Вот недавно появилось в переводе в “Вестнике Европы”{71} Germinie Lacerteux, соч. Гонкура: это страх, похоже, на развитие развратной Марины в “Обрыве”. Но я уже об этом ничего не говорю. Тип один и тот же — значит, из семян, брошенных в “Обрыв”, выросло много — но часть этого всего Тургенев перенес на французскую почву. И подсовывает Стасюлевичу, напоминает, что все-де это уже у французов есть.
Это верно — как Бог свят!
“Значит, и прекрасно (скажете вы, читатель): тем лучше! И ты (т.е. я) хорошо сделал, что выболтал Тургеневу свой громоздкий роман, как хорошо и он сделал, что поделился и что все это дало новый толчок французской литературе в беллетристике!”
“Да, пожалуй, оно так, я соглашусь.
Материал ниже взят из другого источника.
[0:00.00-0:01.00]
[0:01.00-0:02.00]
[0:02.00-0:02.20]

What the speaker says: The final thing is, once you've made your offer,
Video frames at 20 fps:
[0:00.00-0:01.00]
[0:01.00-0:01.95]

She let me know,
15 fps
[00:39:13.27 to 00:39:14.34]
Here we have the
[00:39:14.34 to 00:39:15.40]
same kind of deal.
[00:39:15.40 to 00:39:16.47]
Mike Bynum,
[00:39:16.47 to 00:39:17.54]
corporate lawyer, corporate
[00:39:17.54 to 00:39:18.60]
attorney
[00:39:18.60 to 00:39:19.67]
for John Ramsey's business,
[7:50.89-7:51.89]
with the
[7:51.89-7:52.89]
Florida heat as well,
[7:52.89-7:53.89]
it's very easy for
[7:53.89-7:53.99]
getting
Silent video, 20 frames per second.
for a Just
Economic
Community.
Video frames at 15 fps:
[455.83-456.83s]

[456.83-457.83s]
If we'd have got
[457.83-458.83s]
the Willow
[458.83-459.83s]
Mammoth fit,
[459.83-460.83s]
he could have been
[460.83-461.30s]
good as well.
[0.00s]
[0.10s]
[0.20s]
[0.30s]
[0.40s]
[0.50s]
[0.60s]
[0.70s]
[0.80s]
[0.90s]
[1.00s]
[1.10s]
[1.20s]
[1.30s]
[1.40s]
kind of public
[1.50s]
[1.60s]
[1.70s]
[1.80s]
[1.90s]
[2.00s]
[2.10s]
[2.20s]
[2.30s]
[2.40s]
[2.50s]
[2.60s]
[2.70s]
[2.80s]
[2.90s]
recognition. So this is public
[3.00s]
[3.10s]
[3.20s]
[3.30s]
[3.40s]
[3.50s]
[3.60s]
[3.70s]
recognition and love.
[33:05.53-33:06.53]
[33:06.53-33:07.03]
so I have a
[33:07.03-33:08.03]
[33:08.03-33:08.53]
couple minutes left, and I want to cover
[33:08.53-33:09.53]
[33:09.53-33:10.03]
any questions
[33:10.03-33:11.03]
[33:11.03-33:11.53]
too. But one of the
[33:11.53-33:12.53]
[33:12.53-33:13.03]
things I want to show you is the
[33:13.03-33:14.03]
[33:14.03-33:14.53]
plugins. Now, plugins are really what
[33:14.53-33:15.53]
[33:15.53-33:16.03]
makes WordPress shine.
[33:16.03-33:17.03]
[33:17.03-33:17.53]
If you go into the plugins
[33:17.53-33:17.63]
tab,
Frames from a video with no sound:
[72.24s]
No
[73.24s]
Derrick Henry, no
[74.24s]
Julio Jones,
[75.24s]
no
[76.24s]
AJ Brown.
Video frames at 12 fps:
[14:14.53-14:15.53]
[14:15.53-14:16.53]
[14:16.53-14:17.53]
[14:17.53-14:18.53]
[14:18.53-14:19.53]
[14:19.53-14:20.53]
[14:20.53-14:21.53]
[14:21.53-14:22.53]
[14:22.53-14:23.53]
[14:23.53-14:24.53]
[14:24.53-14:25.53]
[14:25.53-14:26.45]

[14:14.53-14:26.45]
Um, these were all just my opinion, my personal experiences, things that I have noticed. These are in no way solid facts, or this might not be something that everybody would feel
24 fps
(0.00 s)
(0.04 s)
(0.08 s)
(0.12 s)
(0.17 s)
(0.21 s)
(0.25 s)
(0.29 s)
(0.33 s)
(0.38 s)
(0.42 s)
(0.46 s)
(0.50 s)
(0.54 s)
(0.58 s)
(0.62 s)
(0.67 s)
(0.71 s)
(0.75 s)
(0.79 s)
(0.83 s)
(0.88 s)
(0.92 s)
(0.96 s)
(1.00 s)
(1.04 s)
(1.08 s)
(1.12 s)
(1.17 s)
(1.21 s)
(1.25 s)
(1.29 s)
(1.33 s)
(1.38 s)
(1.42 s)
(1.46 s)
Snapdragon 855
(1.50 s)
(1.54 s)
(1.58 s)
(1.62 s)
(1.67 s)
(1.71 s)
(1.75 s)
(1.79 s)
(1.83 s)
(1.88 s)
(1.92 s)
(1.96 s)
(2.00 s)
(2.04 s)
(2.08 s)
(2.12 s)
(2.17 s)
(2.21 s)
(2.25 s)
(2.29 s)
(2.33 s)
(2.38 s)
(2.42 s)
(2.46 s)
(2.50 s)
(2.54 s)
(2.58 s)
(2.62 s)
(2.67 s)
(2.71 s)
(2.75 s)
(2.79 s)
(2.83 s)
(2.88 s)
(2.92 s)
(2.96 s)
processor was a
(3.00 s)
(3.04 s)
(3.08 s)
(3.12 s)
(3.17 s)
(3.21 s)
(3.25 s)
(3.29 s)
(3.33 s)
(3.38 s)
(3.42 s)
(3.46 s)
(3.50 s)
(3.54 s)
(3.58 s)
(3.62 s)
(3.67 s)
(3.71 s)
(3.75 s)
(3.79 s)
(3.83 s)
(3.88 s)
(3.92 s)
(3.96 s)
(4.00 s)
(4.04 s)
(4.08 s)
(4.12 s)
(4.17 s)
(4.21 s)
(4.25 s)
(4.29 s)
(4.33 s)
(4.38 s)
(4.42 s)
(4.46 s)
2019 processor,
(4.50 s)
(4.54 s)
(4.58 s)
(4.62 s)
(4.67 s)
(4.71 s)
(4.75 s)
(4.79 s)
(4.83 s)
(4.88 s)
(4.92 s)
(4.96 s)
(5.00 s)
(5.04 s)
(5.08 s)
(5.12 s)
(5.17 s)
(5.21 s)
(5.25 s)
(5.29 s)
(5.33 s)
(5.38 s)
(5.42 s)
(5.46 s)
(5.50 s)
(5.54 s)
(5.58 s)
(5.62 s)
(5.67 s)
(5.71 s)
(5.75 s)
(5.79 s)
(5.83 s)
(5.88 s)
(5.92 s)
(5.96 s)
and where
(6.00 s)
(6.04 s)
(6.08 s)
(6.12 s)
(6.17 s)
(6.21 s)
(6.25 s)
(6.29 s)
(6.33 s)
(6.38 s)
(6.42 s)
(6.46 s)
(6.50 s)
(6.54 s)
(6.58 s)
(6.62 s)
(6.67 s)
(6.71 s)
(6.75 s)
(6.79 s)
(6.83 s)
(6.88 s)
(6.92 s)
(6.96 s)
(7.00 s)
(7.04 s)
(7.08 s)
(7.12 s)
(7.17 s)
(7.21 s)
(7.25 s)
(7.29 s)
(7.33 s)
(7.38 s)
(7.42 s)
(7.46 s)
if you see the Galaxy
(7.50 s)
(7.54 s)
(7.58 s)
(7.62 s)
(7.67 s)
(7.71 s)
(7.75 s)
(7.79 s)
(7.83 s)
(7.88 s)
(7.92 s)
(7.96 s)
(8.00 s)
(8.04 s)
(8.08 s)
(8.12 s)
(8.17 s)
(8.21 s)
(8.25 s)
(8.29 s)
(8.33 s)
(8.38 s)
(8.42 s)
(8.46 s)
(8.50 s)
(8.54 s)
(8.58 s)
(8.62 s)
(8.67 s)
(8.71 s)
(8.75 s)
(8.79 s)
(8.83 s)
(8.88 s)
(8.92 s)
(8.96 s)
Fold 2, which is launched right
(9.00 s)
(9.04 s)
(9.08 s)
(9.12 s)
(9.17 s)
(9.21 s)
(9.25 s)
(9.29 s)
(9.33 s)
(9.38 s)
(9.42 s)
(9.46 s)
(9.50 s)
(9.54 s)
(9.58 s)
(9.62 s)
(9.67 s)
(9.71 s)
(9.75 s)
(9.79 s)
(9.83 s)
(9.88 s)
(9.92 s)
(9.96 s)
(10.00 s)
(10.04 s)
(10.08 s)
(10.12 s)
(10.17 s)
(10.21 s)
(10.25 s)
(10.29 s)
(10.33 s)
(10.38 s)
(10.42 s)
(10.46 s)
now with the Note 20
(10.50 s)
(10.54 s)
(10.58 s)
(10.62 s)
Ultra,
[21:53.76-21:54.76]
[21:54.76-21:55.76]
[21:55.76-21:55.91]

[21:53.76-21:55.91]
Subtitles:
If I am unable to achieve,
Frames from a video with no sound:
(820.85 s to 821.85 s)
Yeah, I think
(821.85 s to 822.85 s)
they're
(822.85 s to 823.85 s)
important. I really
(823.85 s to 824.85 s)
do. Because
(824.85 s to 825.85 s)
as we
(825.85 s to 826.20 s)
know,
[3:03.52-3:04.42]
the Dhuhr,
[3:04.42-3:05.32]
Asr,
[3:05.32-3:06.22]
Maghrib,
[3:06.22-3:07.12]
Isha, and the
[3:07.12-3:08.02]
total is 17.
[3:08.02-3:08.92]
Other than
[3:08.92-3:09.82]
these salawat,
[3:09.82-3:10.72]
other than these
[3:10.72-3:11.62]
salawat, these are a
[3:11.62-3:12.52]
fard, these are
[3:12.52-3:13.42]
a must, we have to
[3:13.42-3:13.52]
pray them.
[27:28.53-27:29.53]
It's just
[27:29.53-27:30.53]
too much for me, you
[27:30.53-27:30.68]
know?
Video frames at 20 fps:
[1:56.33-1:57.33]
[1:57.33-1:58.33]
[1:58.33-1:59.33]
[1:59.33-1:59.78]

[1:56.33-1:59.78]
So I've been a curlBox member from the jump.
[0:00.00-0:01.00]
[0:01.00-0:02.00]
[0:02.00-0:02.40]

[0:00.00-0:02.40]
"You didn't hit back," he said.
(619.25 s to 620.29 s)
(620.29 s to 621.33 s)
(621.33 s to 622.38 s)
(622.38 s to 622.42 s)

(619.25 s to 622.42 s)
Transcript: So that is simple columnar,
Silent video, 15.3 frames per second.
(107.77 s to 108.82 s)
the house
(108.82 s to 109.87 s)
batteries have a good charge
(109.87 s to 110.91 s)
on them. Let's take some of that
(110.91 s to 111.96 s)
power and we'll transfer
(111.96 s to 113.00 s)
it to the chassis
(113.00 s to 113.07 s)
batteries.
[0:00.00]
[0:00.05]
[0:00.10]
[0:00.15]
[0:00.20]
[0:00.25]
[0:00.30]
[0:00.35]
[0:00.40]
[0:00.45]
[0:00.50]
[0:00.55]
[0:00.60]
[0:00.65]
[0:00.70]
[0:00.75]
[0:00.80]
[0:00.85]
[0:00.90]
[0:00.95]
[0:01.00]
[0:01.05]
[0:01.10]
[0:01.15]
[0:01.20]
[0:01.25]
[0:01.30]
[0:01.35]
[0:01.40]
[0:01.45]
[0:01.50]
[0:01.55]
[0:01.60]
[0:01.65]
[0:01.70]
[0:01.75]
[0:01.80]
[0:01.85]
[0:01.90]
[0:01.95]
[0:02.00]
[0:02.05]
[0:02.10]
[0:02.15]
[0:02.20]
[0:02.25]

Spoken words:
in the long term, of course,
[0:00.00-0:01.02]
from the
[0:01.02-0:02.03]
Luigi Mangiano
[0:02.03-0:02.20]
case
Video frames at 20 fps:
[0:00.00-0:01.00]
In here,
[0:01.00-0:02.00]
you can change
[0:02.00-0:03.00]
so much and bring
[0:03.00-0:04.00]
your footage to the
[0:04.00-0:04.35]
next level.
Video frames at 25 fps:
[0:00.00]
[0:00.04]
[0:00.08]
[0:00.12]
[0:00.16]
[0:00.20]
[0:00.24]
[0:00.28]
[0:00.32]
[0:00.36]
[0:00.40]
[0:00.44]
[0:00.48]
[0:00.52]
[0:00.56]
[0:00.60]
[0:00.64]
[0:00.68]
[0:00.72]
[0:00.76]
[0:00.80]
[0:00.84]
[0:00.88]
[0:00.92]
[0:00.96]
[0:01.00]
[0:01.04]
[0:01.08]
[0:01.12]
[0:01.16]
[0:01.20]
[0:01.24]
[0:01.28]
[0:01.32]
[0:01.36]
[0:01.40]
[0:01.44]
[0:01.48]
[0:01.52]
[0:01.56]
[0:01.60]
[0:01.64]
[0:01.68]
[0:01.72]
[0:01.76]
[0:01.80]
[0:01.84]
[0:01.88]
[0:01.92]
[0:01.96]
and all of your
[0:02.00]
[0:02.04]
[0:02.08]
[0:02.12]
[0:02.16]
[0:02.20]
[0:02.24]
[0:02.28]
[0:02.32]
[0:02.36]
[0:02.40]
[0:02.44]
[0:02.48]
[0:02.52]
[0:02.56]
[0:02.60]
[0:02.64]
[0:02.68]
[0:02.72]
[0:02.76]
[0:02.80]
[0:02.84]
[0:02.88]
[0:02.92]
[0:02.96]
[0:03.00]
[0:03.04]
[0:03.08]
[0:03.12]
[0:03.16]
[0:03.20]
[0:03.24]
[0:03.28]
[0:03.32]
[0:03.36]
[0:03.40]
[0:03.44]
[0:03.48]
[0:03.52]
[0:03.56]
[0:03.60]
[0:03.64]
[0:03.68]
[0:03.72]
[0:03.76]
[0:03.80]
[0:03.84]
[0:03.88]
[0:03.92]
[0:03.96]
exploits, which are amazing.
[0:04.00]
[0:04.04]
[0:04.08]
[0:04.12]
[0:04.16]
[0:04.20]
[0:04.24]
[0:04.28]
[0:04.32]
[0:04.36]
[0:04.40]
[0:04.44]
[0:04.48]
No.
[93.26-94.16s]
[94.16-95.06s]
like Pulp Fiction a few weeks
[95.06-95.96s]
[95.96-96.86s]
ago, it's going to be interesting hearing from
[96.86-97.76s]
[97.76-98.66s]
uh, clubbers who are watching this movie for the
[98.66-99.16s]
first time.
Я даже был бы очень счастлив и примирился бы вполне со своим положением, если б дело выяснилось таким образом, т.е. чтоб меня очистили, оправдали, а славу, т.е. заслугу труда, умения воспользоваться, приложить к делу мой материал, осмыслив и обработав его, взяли себе другие, а с этим и весь шум, торжество! Бог с ними. Лишь бы оставили мне мою правду, т.е. что они черпали из меня, а не я из них{72}. Нет, вон Тургеневу хочется взять всю инициативу себе, а подозрение в своей вине обратить на меня. Последнего я, конечно, не желаю.